*WORK REQUIRED:*
Give the data back exactly. Leave out any images.

(Dataset items)
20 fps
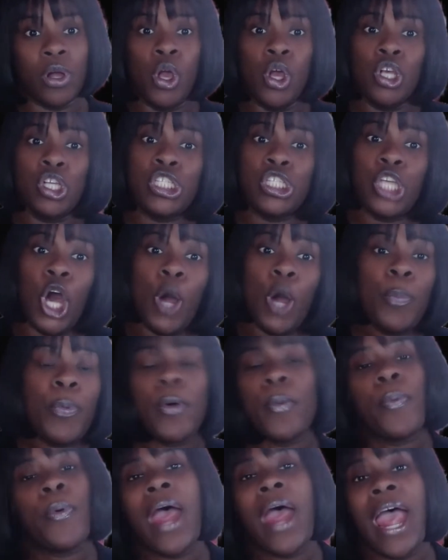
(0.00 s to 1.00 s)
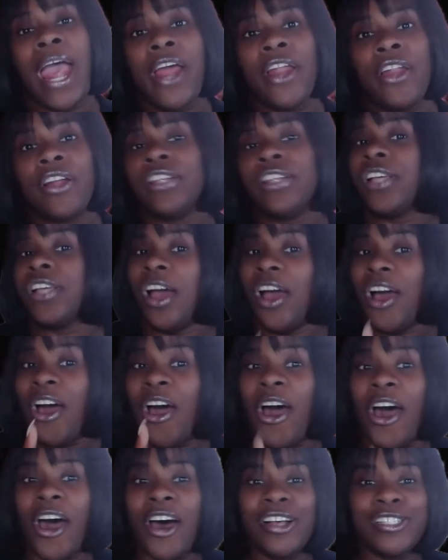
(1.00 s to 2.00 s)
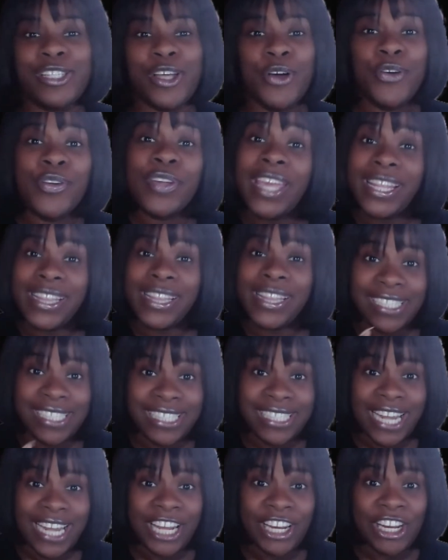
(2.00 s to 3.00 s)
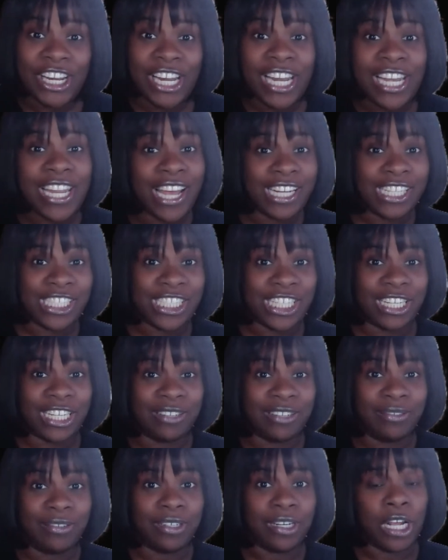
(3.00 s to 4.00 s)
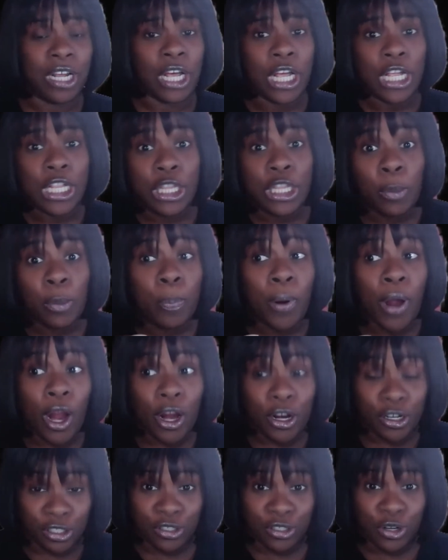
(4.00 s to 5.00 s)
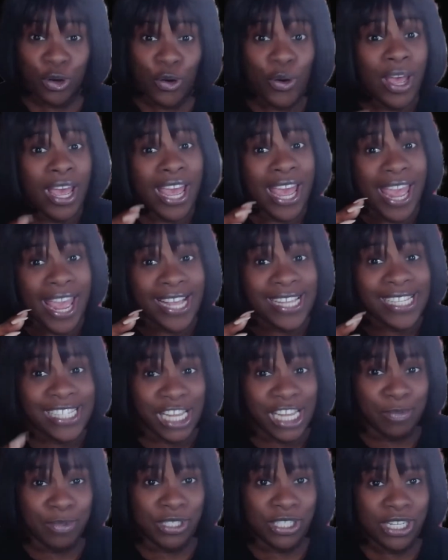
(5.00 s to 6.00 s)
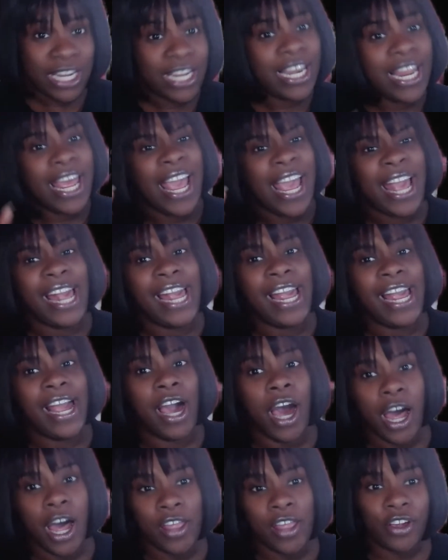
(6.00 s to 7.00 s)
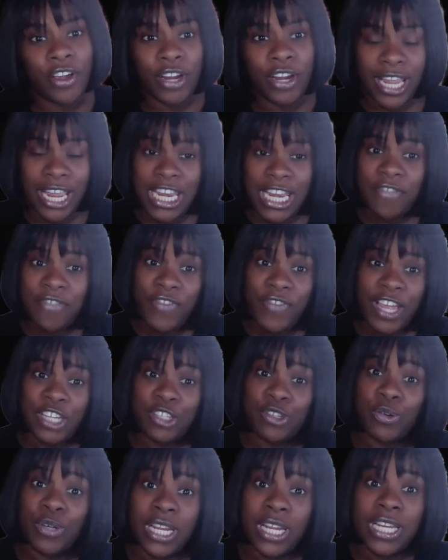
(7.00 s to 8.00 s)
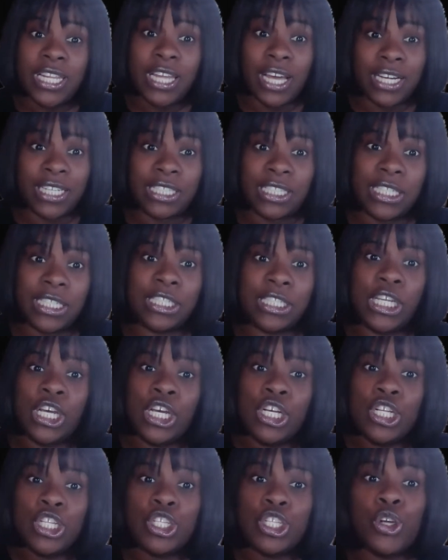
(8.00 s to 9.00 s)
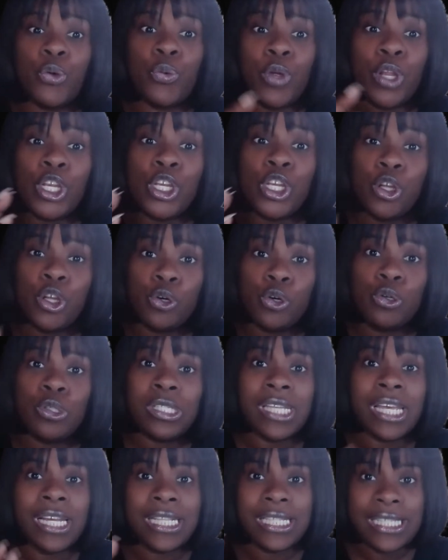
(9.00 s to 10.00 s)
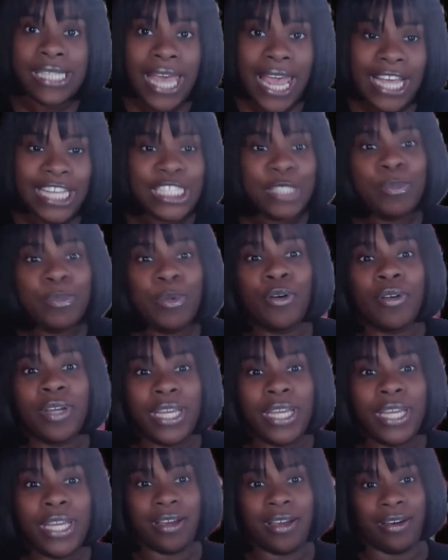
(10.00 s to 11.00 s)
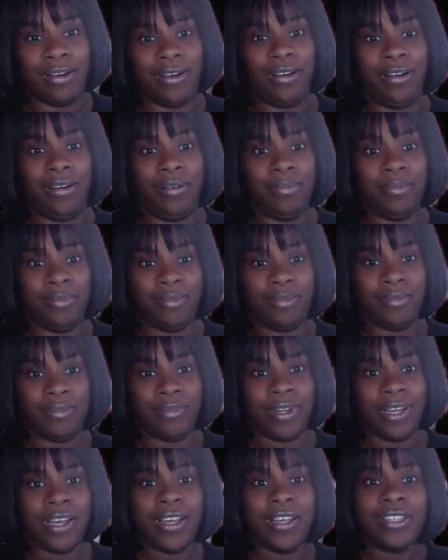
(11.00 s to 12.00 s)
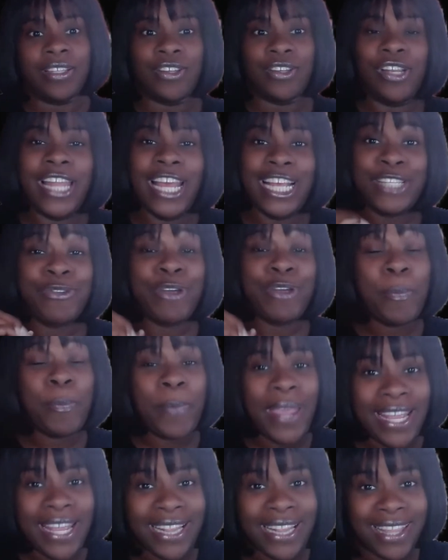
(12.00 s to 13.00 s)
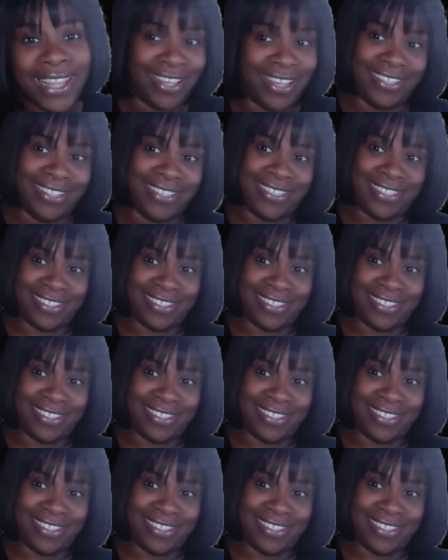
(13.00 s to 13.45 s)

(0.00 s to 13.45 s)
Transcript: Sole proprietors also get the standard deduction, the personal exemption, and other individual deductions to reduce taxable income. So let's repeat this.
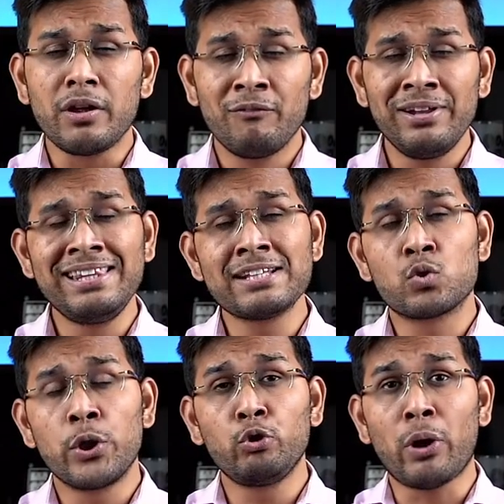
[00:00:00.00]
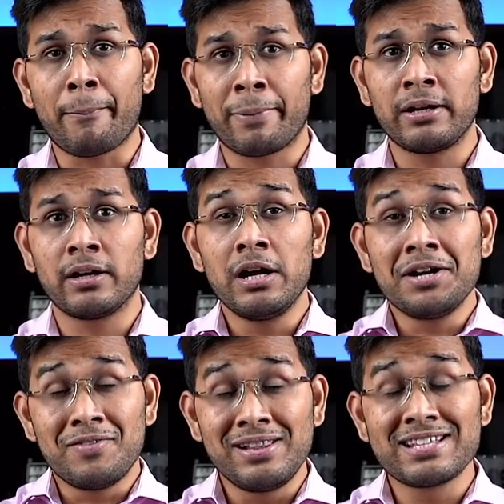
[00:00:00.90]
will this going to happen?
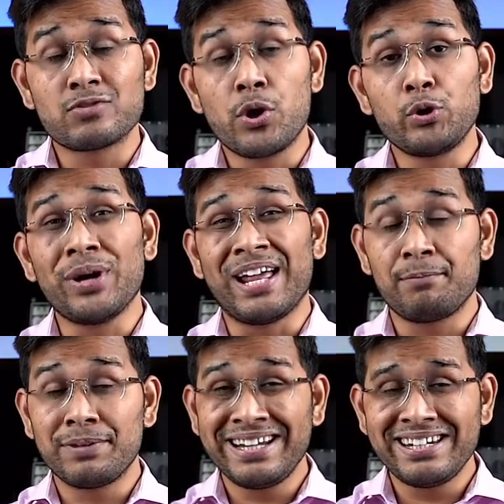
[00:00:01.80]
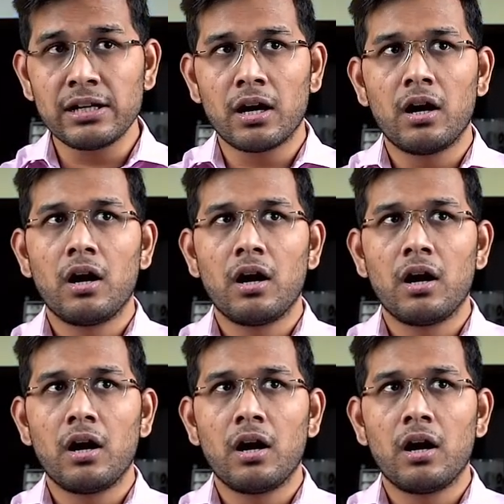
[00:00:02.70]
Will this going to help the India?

*THE ANSWER:*
20 fps
(0.00 s to 1.00 s)
(1.00 s to 2.00 s)
(2.00 s to 3.00 s)
(3.00 s to 4.00 s)
(4.00 s to 5.00 s)
(5.00 s to 6.00 s)
(6.00 s to 7.00 s)
(7.00 s to 8.00 s)
(8.00 s to 9.00 s)
(9.00 s to 10.00 s)
(10.00 s to 11.00 s)
(11.00 s to 12.00 s)
(12.00 s to 13.00 s)
(13.00 s to 13.45 s)

(0.00 s to 13.45 s)
Transcript: Sole proprietors also get the standard deduction, the personal exemption, and other individual deductions to reduce taxable income. So let's repeat this.
[00:00:00.00]
[00:00:00.90]
will this going to happen?
[00:00:01.80]
[00:00:02.70]
Will this going to help the India?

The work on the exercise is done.